It was when I created my LinkedIn page earlier last year that the reality of it all hit me. Writer and editor? That was exactly what I have been doing for four years now. Did I start out wanting to be a writer? Of course. Doesn’t everyone? I have not yet met a single person that has not harboured dreams about writing, and yet their reasons for why they are not writing are endless: when I stop working… when my kids are grown… when I can find the time…
Similarly for me, writing was something I always thought I would do when the time was right.
A post-graduate economics degree later, a couple of years working as a research assistant, followed by my first year as a trailing spouse; subsequent years later as an analyst in an investment bank, a second expatriation, then a third, and here I was finally writing. I often look at my life and think: how did I get here?
Survival mode, that’s how an acquaintance put it. You have to find your own setting. I’d groaned inwardly when I heard this the first time. This was three years ago. Here we go, I thought, more pearls of wisdom from the experts amongst the expats. Survival mode, find your own setting – yeah, right!
Perhaps my problem was that it was not put as eloquently as I would have liked, perhaps it sounded more like a sales pitch than words from the wise. In reality it was exactly the thing every trailing spouse needs to hear, and you need to hear it in the early years of being a trailing spouse before the disenchantment sets in.
Over my four years as a trailing spouse, I have been a volunteer; a member of an International Women’s Group that does charity work; I have tried my hand at being “a lady that lunches” – I did not enjoy that role too much; ultimately I have settled on writing. Writing is something I have always done, granted then it was economic reports and marketing documents rather than lifestyle writing and blogging. As it turns out I really do enjoy doing it – which is an added bonus.
I have, over the years, met a PhD graduate turned artist, a medical doctor turned volunteer, a concert pianist turned jewelry designer and creator, numerous marketing professionals turned NGO workers, a lawyer who sits on her daughters’ school board, and various other smart, educated, former professionals who are now living completely different lives.
When I hear people say that they gave up their careers and carved out entirely different lives for themselves as artists, writers, and photographers, I am envious.
My getting to this place would have been so much easier if I had simply accepted that my life as I knew and wanted it would change irrevocably; that it was best to seek professional fulfillment in other ways, in the earlier years.
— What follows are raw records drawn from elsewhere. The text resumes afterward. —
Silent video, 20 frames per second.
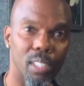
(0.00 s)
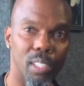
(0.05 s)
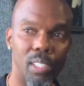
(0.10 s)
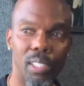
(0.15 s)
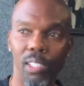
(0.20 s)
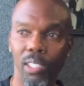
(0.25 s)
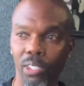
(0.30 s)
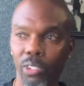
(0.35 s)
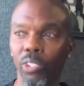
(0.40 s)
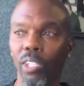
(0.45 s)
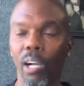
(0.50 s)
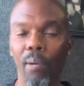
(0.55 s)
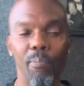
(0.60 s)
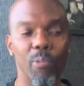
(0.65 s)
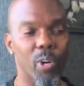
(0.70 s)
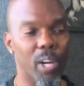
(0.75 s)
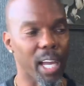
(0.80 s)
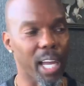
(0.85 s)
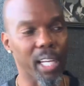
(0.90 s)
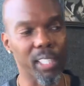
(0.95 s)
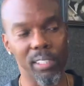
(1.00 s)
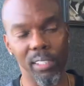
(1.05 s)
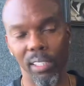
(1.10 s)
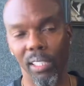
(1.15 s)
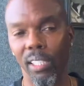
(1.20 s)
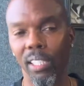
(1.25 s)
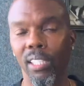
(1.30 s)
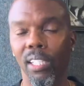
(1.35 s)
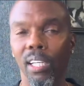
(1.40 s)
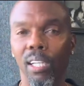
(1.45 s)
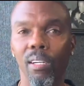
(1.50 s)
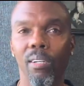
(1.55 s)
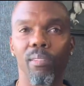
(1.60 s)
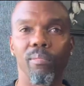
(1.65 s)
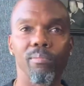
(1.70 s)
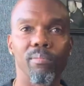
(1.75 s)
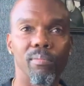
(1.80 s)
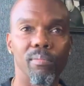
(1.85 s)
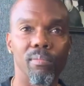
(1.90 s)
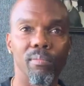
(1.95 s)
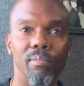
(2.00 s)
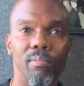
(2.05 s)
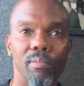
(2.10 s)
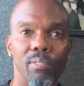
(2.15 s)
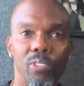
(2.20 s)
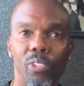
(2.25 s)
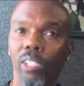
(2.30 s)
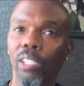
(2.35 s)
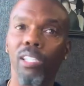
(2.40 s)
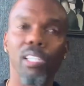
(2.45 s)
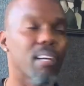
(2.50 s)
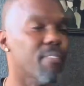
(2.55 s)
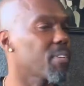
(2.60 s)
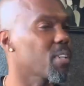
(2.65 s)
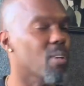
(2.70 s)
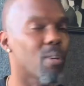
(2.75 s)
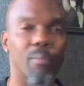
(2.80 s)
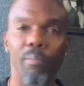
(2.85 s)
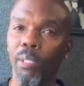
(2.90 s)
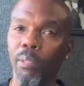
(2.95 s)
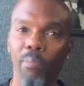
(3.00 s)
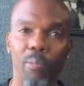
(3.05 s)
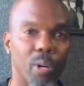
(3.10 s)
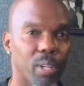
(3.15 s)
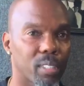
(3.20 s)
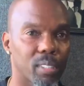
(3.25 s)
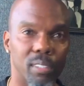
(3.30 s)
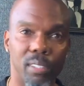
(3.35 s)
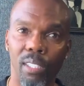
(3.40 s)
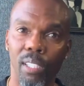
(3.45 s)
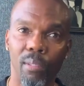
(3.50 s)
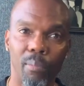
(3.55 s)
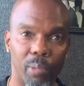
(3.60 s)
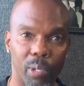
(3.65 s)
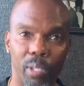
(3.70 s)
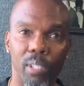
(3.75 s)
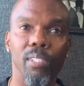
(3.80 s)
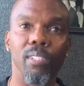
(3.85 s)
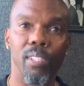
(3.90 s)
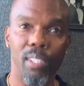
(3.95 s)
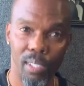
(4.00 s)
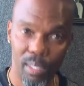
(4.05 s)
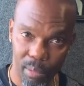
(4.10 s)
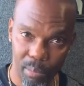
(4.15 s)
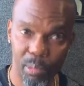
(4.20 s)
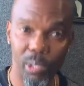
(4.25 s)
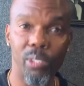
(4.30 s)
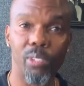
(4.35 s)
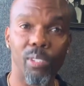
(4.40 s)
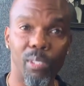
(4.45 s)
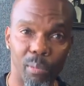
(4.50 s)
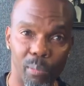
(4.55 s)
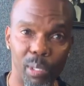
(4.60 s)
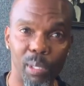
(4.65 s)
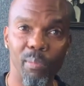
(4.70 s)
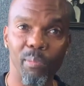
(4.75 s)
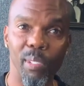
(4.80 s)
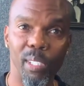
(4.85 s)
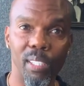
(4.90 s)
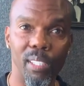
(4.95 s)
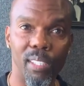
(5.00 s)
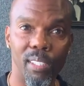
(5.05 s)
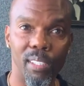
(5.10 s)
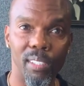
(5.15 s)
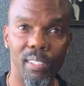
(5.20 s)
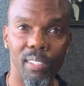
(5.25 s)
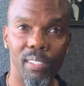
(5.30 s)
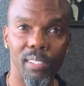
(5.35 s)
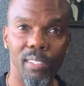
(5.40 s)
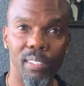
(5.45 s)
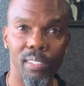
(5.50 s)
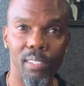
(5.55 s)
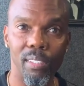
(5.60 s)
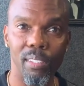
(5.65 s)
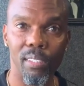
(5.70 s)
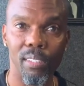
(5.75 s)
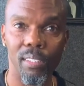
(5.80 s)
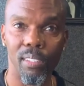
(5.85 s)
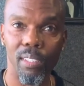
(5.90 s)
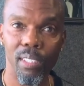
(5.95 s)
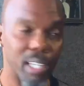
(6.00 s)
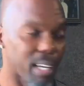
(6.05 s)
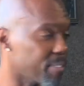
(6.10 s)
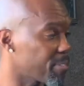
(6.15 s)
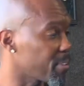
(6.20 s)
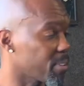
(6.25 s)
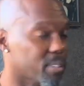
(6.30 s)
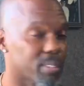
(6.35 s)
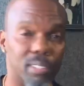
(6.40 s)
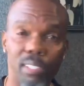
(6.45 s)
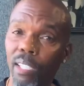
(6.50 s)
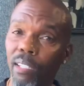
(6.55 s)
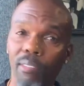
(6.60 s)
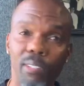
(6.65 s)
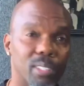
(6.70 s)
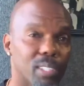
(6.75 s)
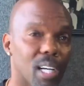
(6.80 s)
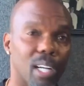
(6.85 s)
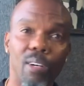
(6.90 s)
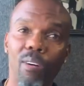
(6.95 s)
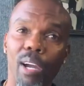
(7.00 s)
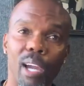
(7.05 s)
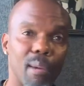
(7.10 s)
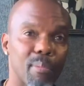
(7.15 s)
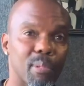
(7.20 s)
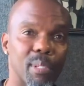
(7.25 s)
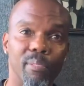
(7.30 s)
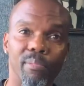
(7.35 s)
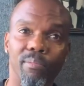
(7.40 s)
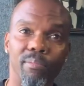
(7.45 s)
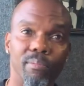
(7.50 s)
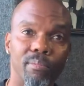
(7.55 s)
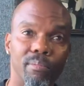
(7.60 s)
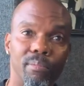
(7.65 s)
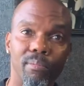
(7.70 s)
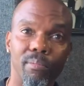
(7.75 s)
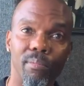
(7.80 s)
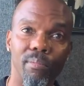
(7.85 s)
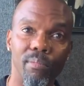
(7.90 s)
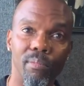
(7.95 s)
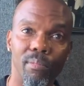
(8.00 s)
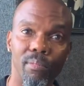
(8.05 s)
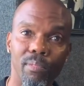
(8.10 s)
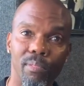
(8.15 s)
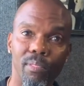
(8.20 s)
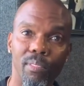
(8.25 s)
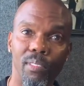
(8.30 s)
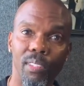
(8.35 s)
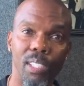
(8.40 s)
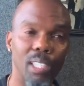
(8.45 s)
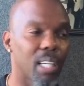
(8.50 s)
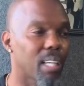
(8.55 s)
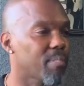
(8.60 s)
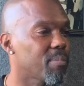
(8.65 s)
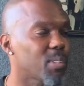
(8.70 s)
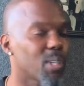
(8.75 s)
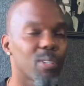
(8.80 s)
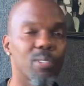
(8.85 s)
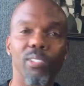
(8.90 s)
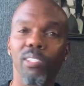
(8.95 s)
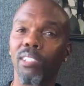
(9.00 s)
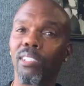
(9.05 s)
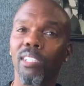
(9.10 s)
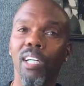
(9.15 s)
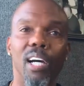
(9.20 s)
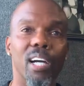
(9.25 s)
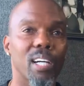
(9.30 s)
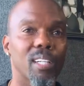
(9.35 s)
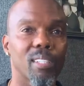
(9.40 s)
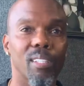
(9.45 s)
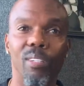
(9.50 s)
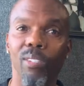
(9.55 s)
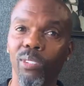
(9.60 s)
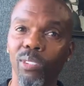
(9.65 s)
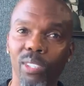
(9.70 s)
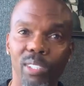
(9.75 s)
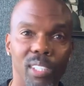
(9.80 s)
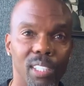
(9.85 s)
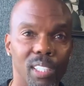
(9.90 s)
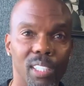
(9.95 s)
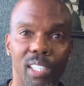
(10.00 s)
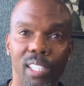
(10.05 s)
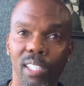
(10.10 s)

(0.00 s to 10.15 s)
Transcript: Because you got more action and getting help. Right. You ain't never gonna meet Mark Zuckerberg, but you can meet me. Right. Never. It's never not gonna happen. Not gonna happen. He have no desire to go to the hood.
I would not have spent years longing for a career I had to give up. I would have made my five-year-plan about getting on with my life under the changed circumstances. I would have started writing sooner – more seriously. I would have taken online courses to improve my craft earlier.
I would have appreciated that I no longer had to feel guilty about not seeing my children enough because I had to work, or to feel guilty about leaving work early because I had a sick child at home. I would not have balked at the idea of joining an expat women’s group – seeing it as demeaning to be part of a club of women that do no work.
Would I have marketed myself more as a writer? Without a doubt. I would not have abandoned my networking skills – not ever. I would have aggressively followed up more on those words uttered over morning coffees and evening cocktails: call me so we can talk, email me your profile – your ideas – your writing samples.
In short, I would have completely embraced the fact that reinvention was the key to me
surviving living my years as a trailing spouse.